*Task prompt*. Exact copies of the lines below are the goal; any images in them are dropped.
------ Material for this task
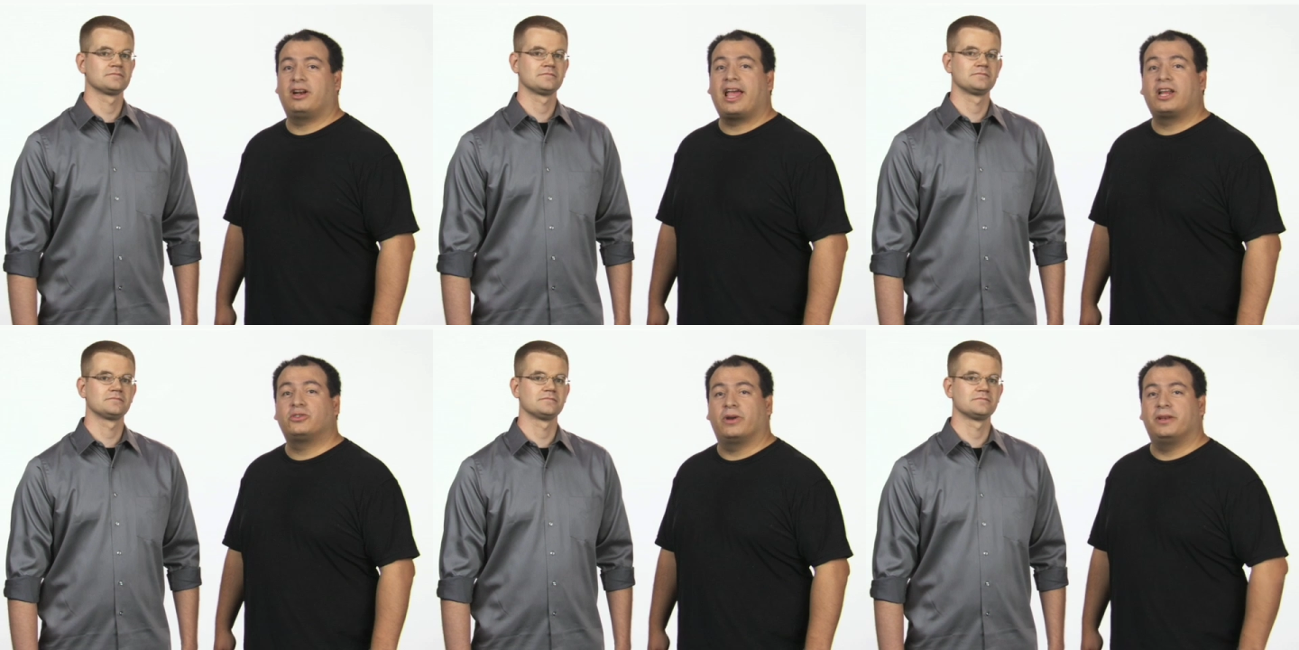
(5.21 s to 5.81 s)
Speaker 1: on
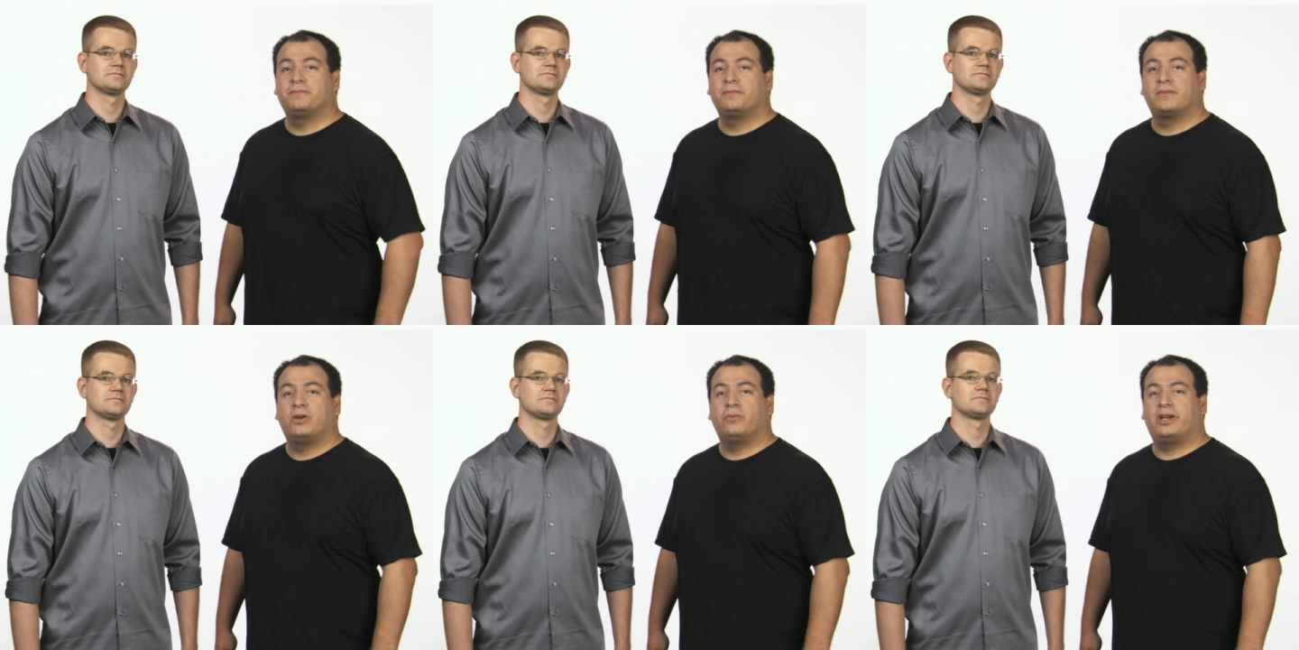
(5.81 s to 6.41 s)
Android.
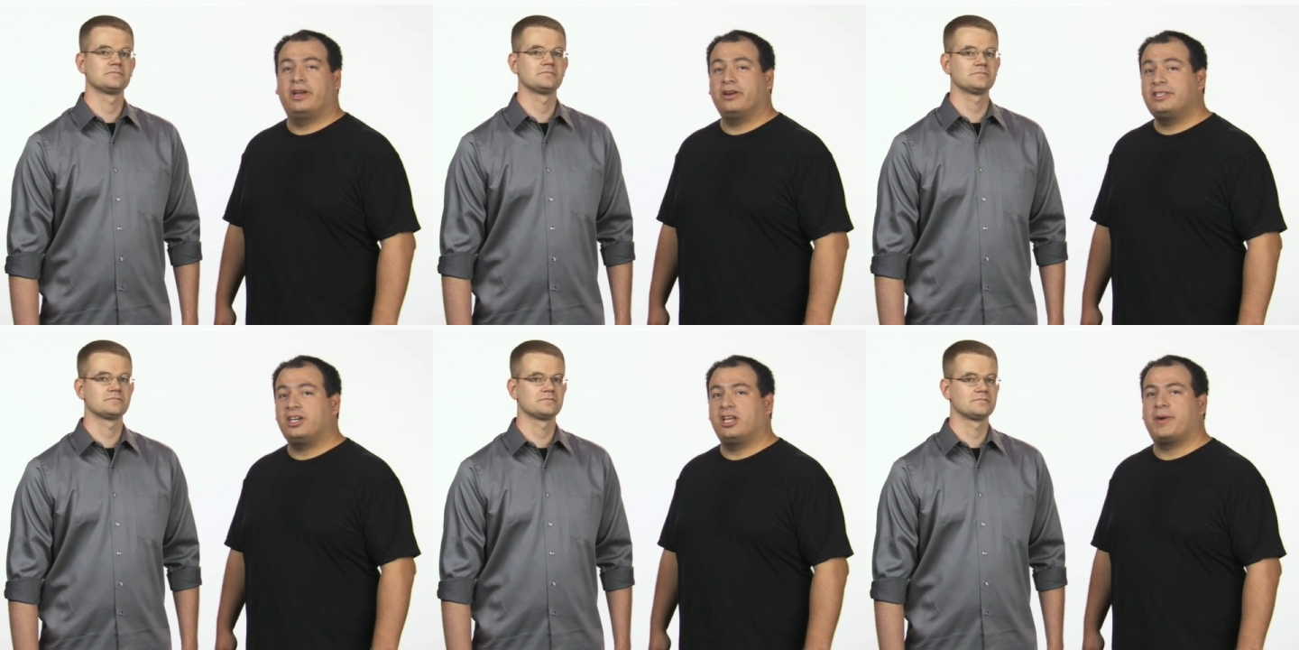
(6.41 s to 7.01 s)
We're here to
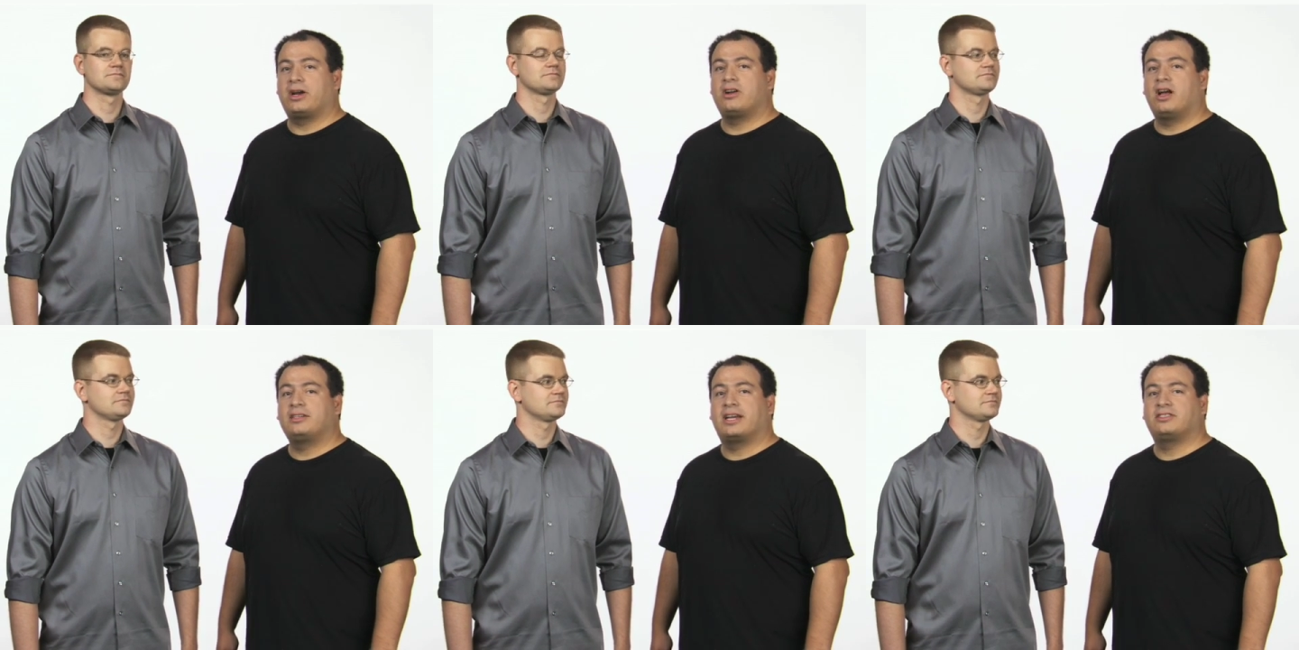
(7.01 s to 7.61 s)
tell you about
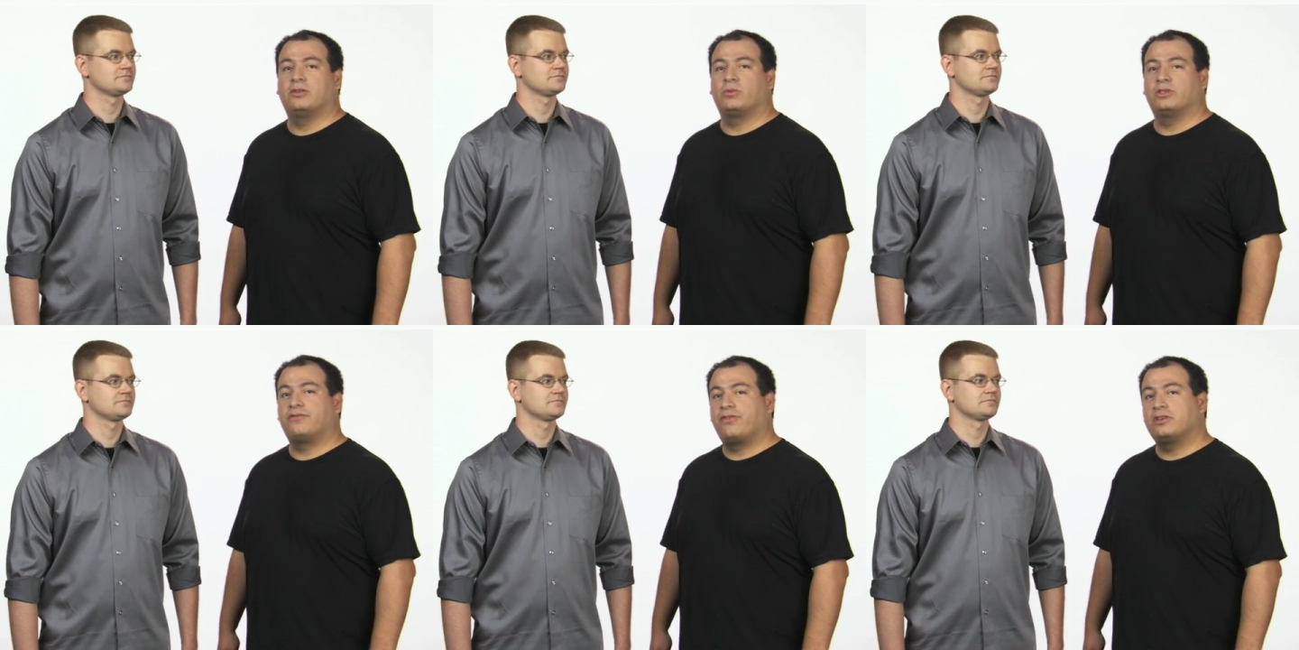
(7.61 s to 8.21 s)
contacts on the
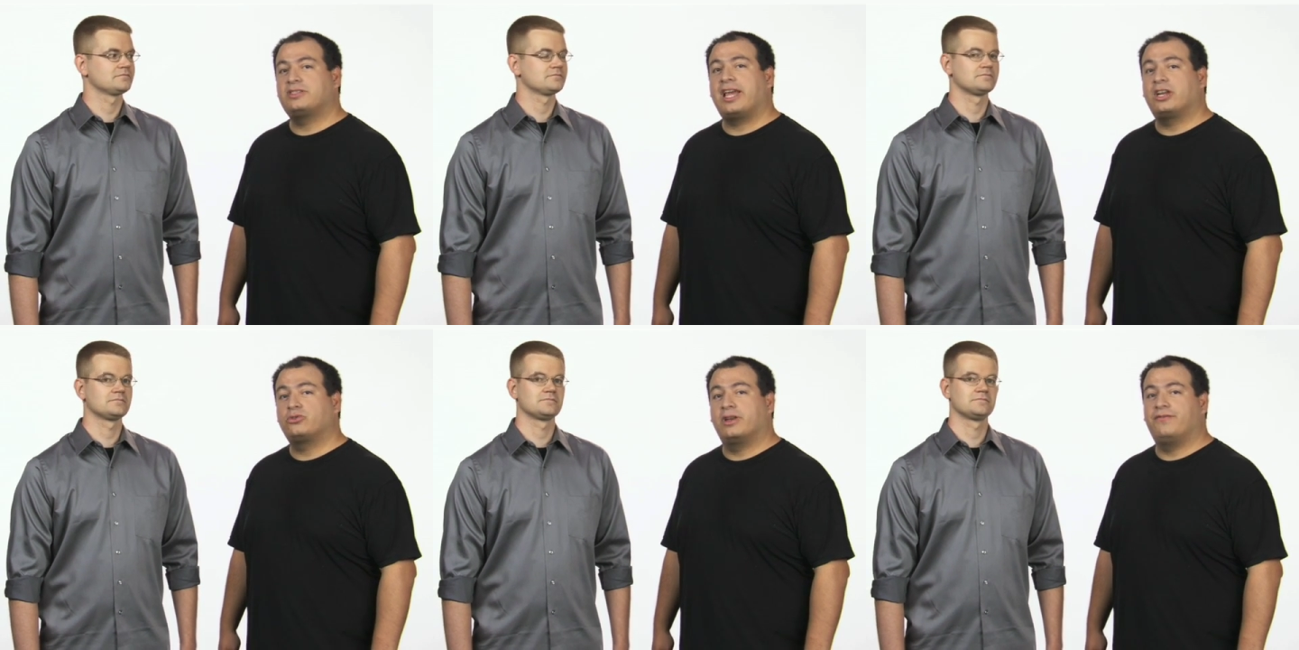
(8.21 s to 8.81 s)
world's first
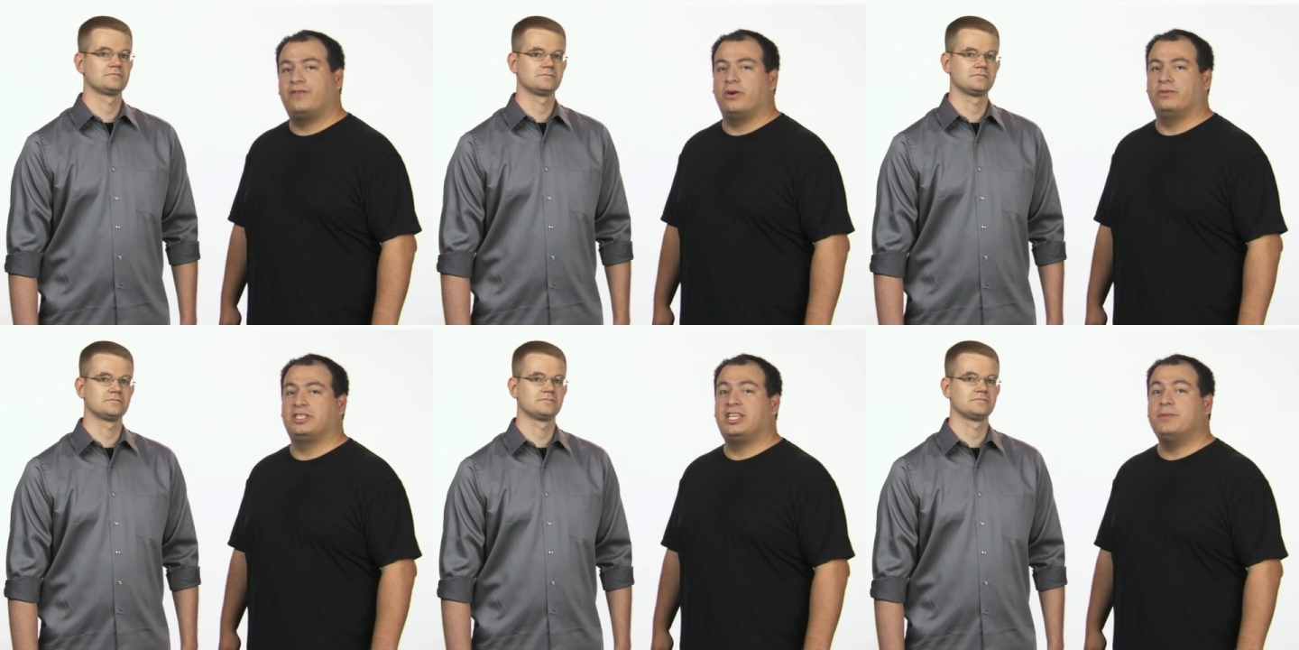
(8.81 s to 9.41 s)
Android phone,
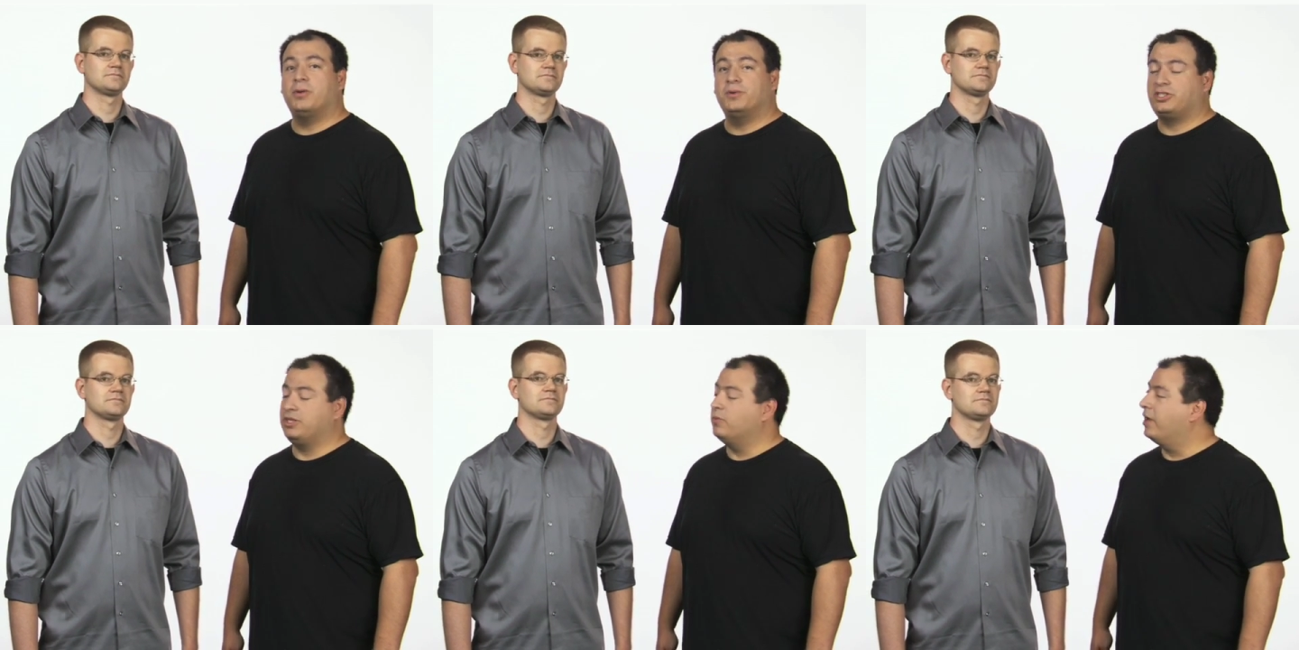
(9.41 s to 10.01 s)
the T-Mobile
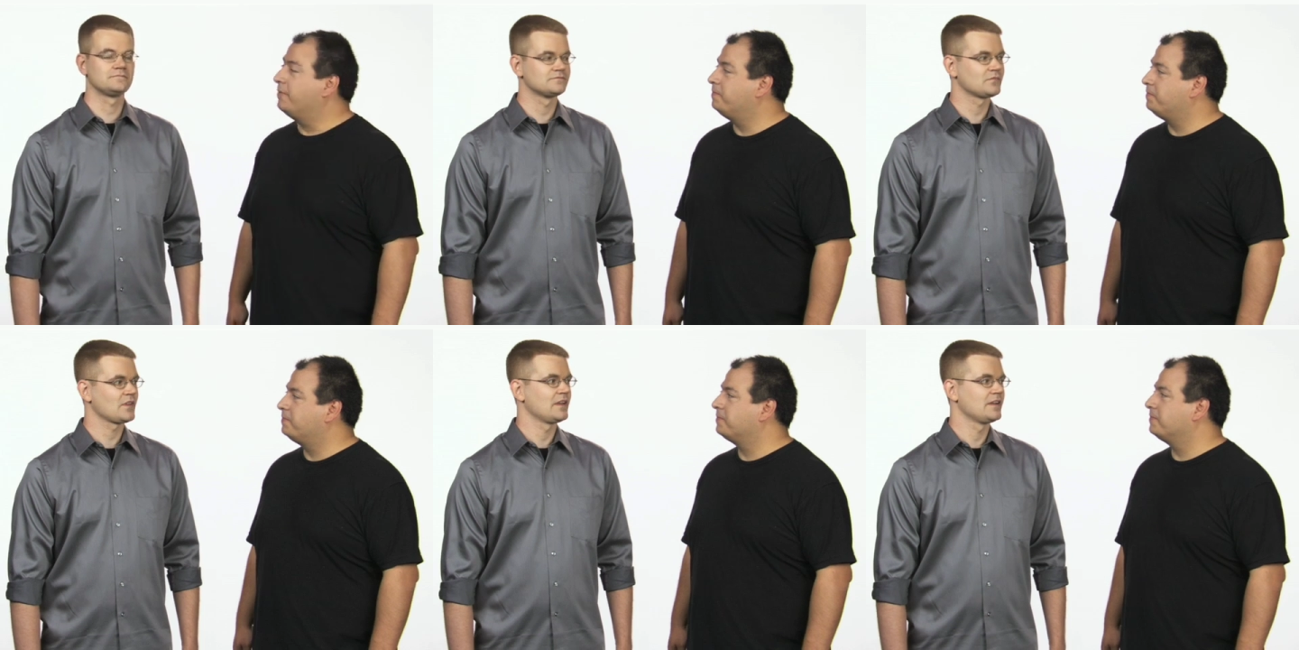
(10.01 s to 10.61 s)
G1.
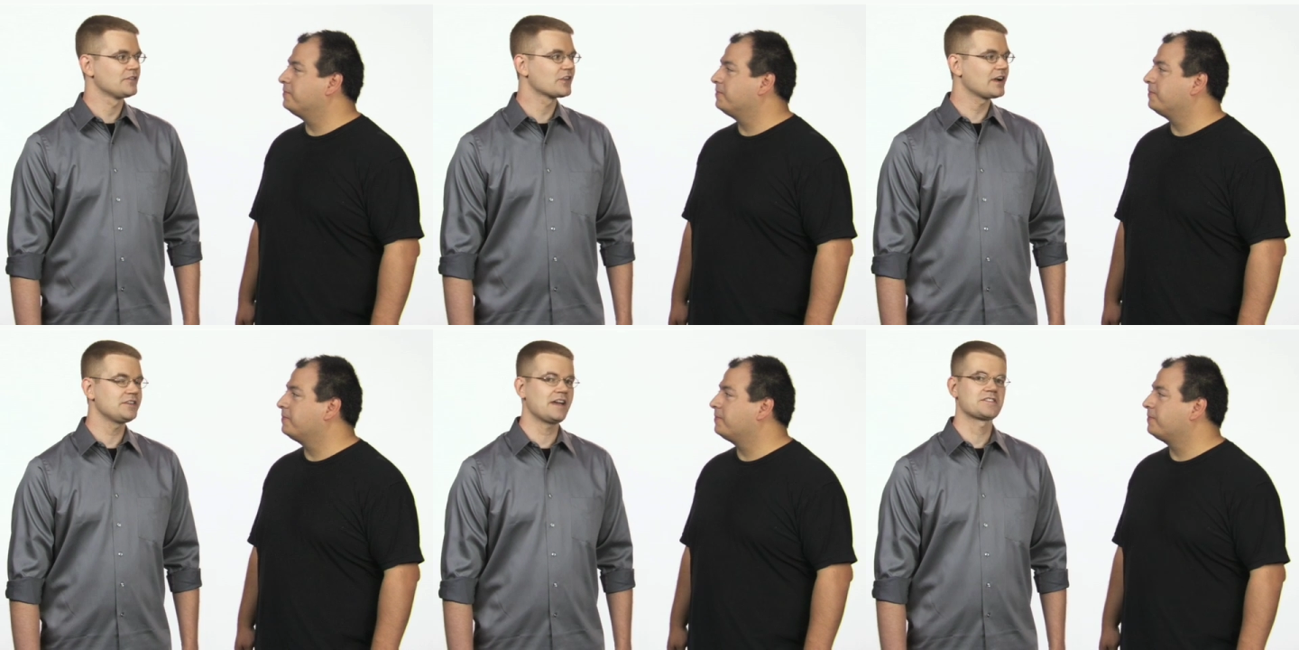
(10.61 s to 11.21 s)
Speaker 2: The
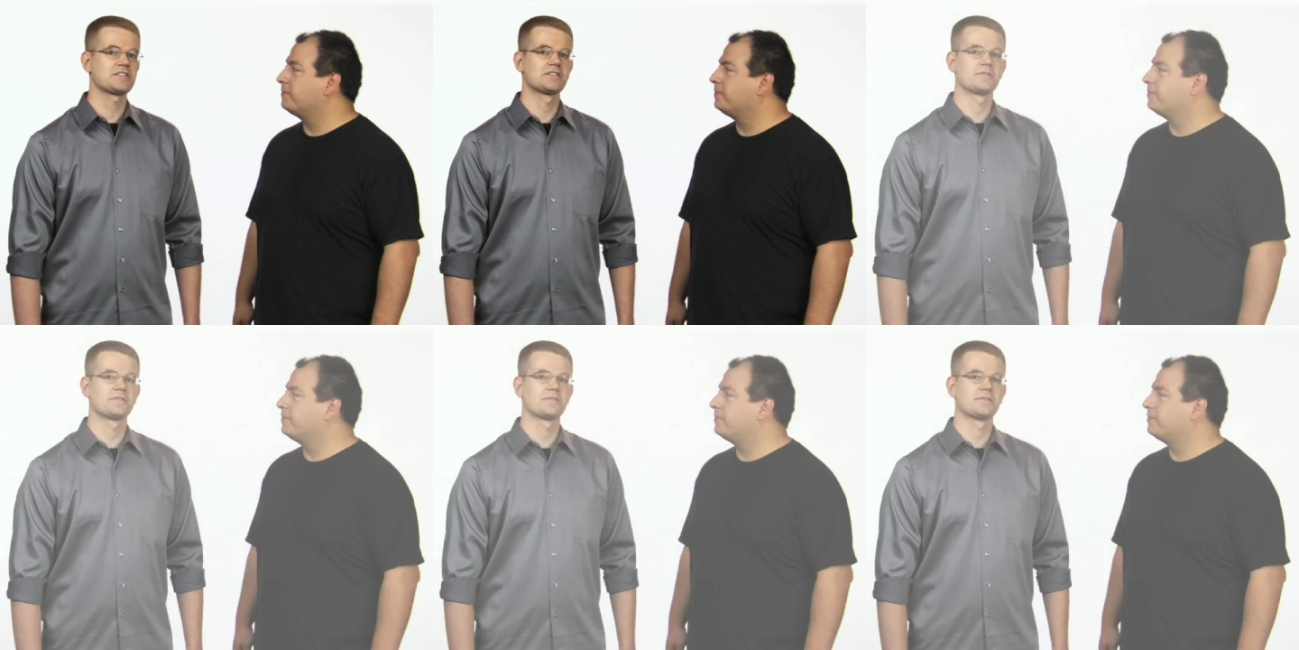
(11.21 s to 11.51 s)
contacts on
------------
*Answer space*.
(5.21 s to 5.81 s)
Speaker 1: on
(5.81 s to 6.41 s)
Android.
(6.41 s to 7.01 s)
We're here to
(7.01 s to 7.61 s)
tell you about
(7.61 s to 8.21 s)
contacts on the
(8.21 s to 8.81 s)
world's first
(8.81 s to 9.41 s)
Android phone,
(9.41 s to 10.01 s)
the T-Mobile
(10.01 s to 10.61 s)
G1.
(10.61 s to 11.21 s)
Speaker 2: The
(11.21 s to 11.51 s)
contacts on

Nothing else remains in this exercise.